Problem to solve
Among the records that follow, find each line holding the word "video" and copy it.

Given records
=-=-=-=-=

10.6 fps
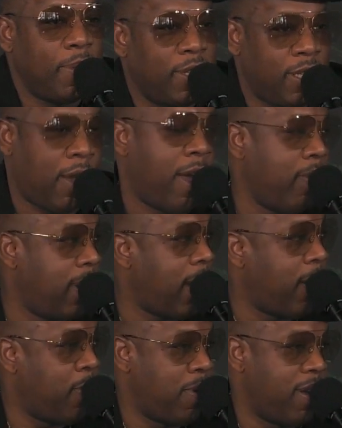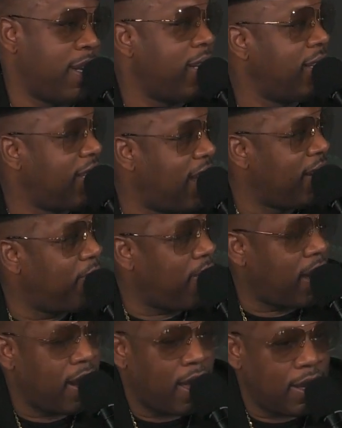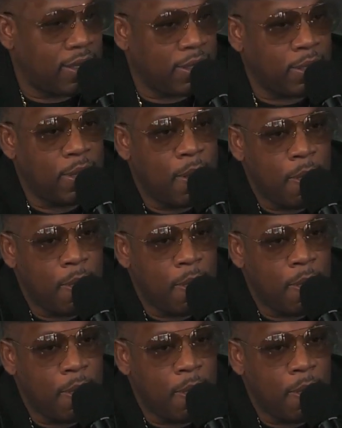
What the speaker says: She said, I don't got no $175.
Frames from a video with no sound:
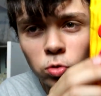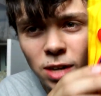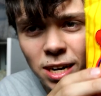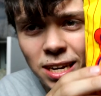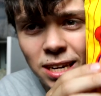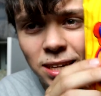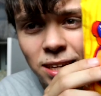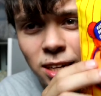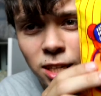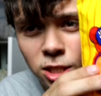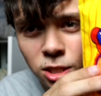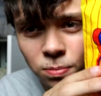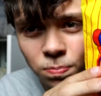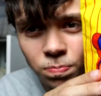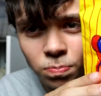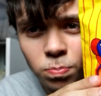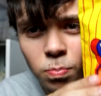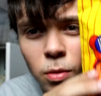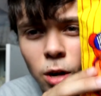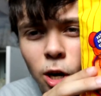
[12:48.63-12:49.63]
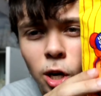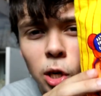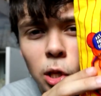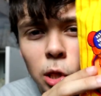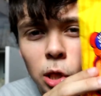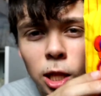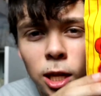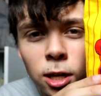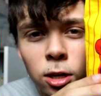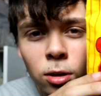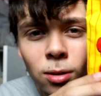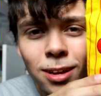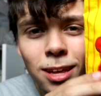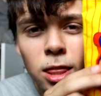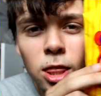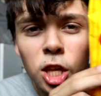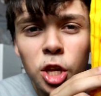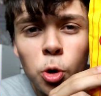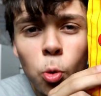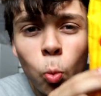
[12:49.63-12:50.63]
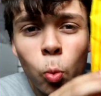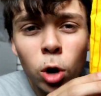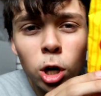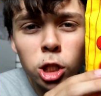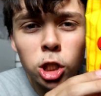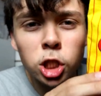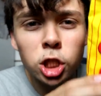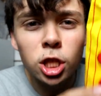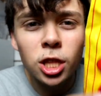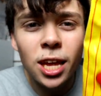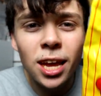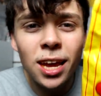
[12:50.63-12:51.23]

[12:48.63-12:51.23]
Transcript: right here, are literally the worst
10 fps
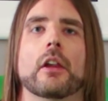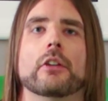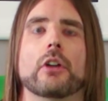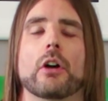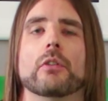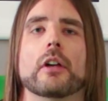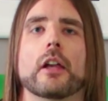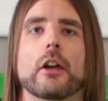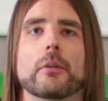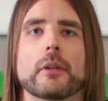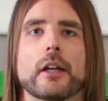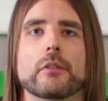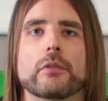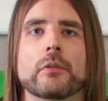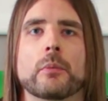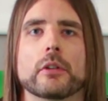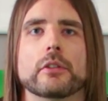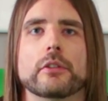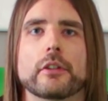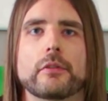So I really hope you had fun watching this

=-=-=-=-=

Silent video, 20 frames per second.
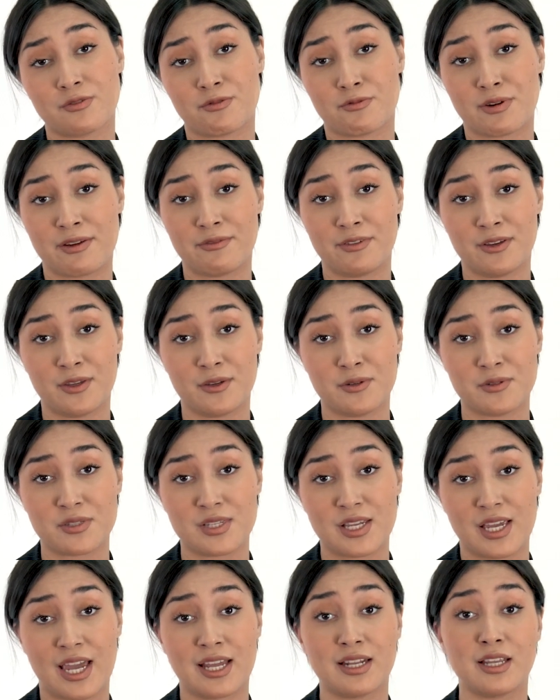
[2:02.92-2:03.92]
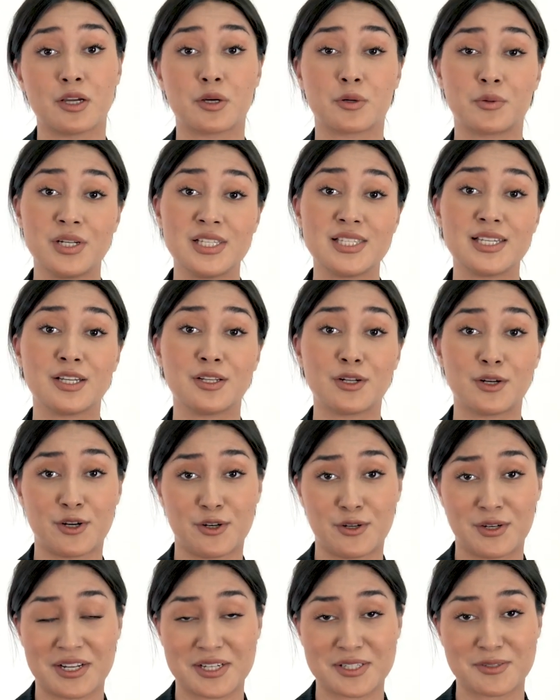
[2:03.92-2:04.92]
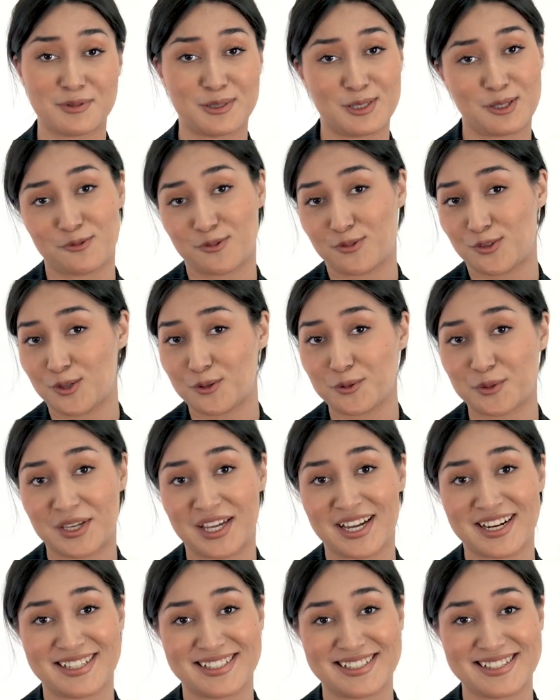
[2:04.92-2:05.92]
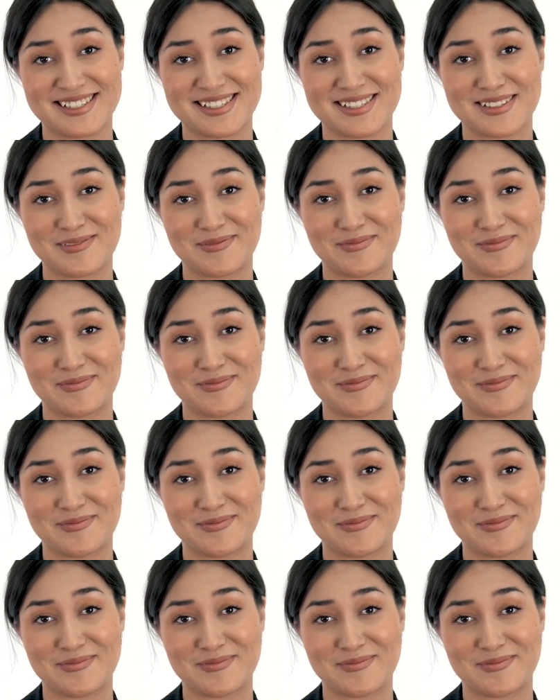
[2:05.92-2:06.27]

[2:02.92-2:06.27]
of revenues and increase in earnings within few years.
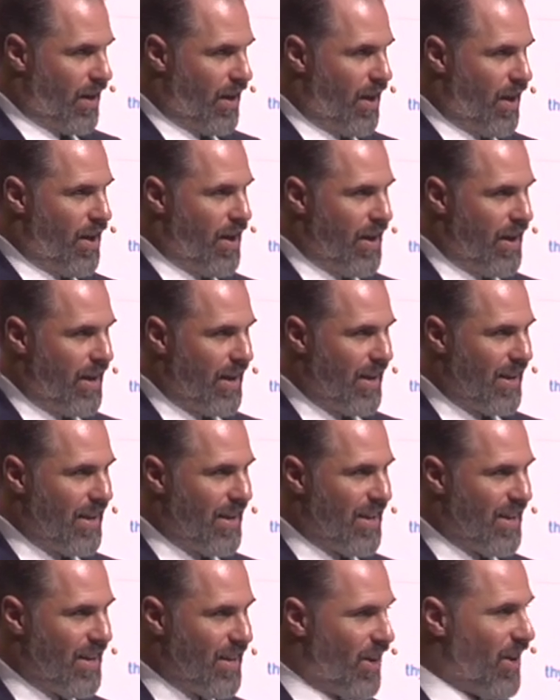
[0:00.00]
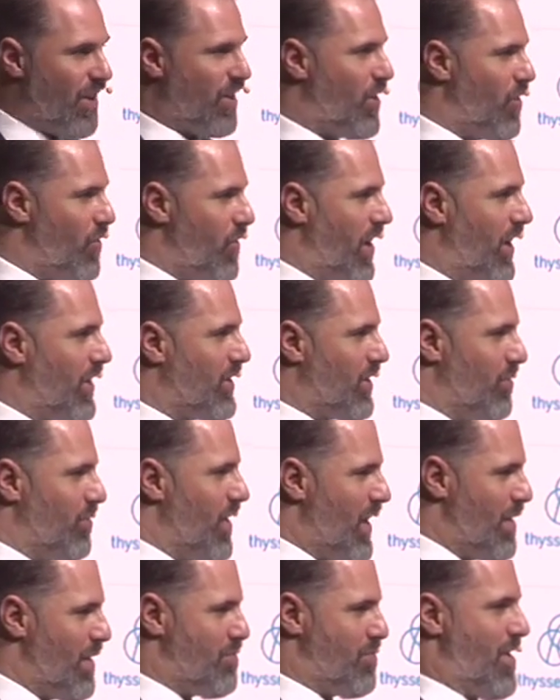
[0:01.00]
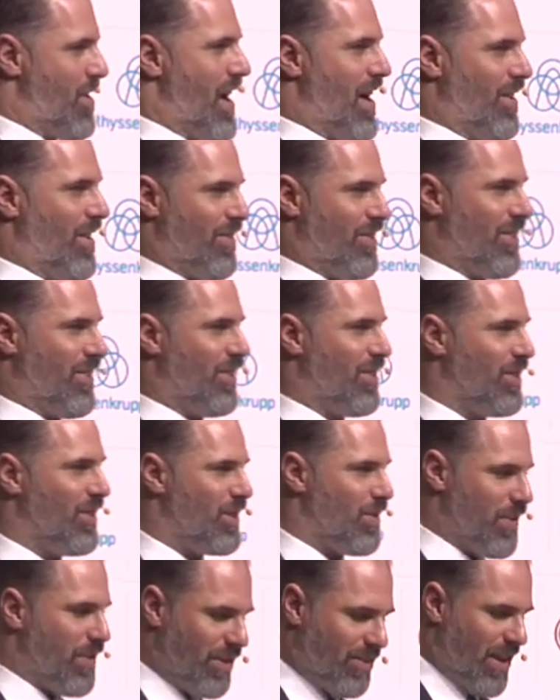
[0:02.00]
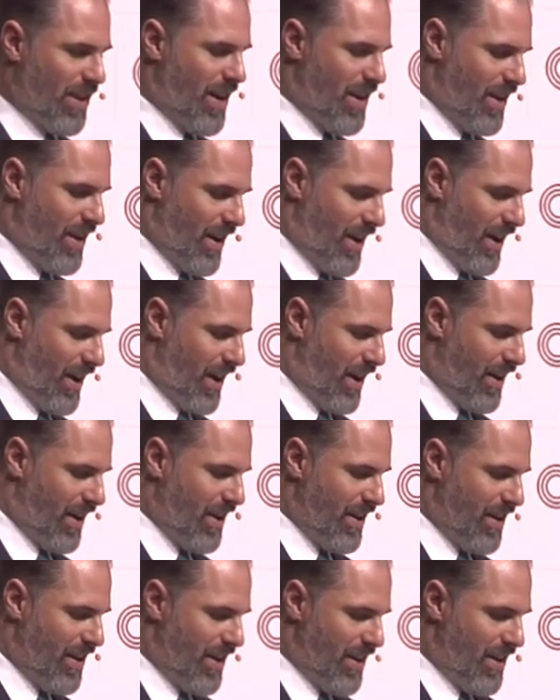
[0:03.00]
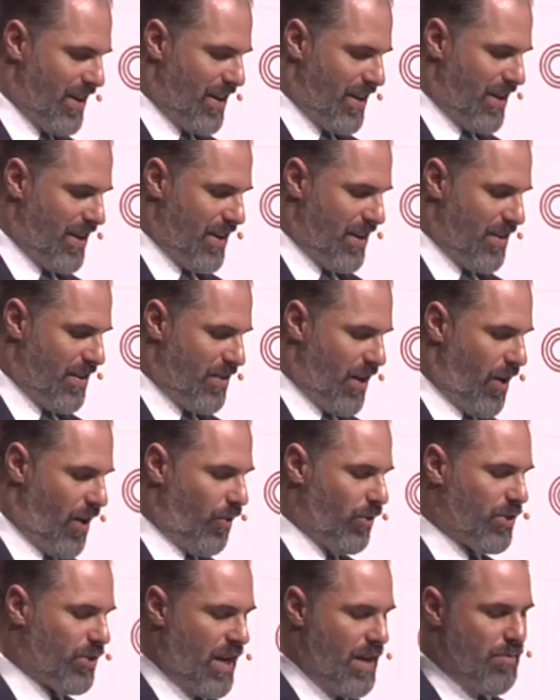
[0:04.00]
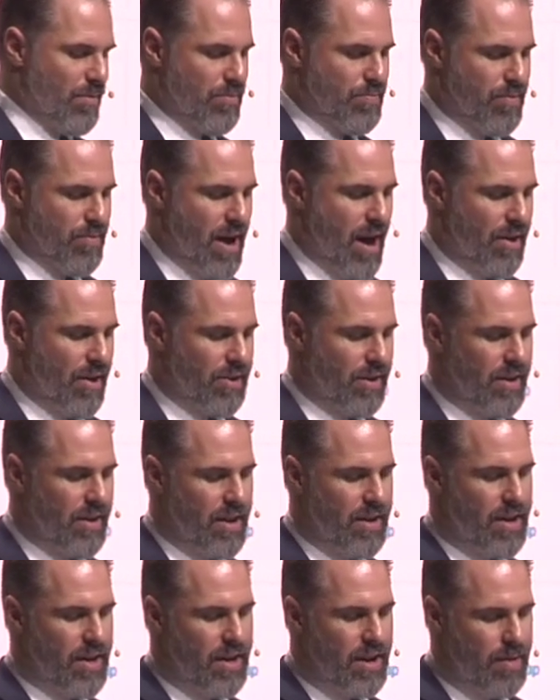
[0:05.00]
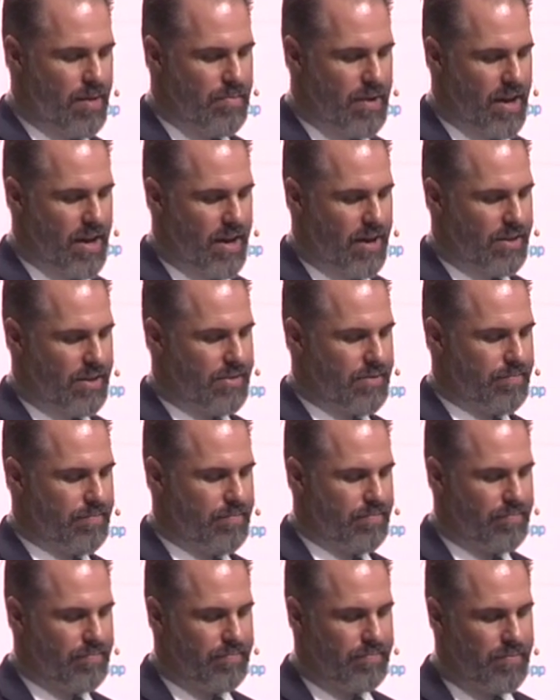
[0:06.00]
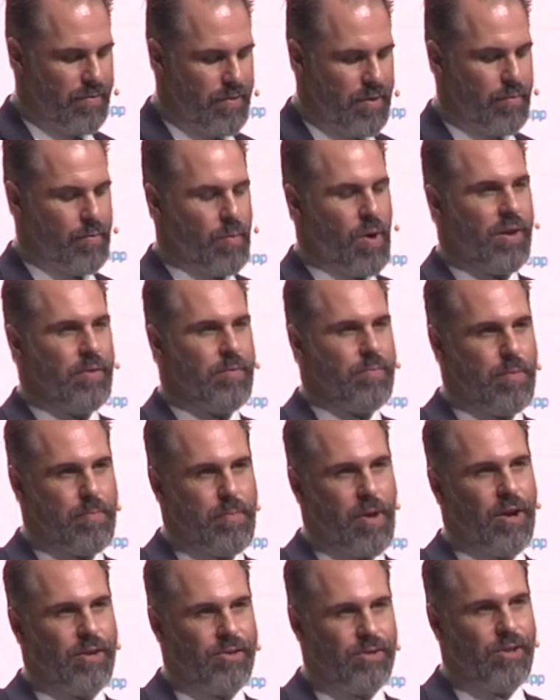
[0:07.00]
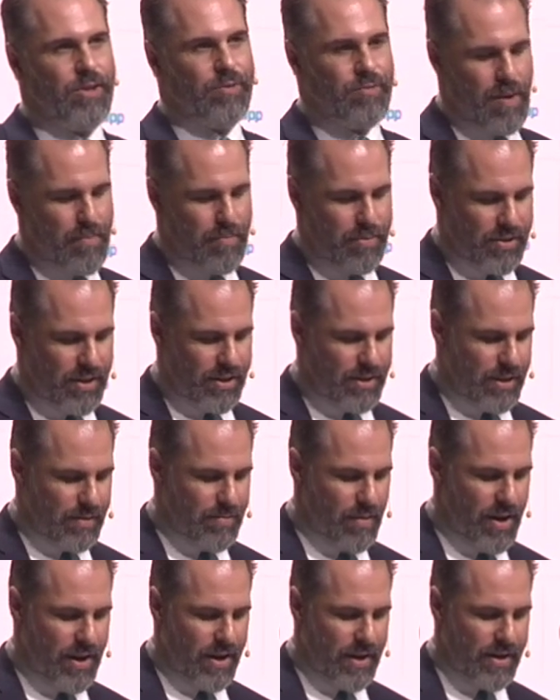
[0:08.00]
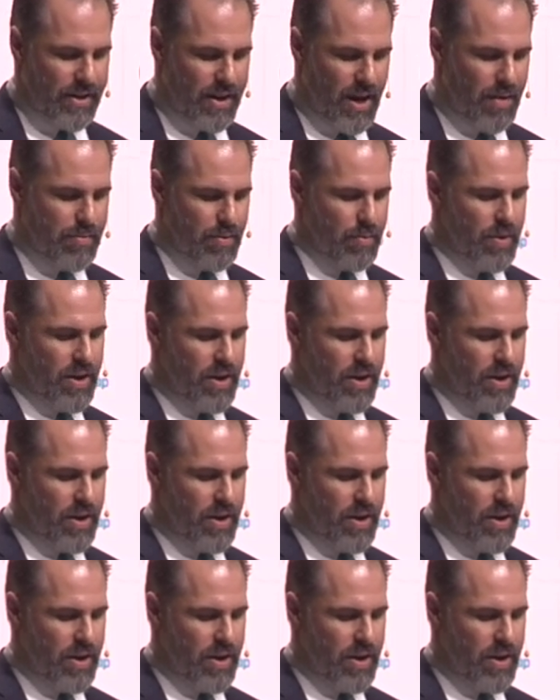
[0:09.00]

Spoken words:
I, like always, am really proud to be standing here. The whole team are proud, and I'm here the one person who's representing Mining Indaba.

=-=-=-=-=

Finished exercise
Frames from a video with no sound:
Silent video, 20 frames per second.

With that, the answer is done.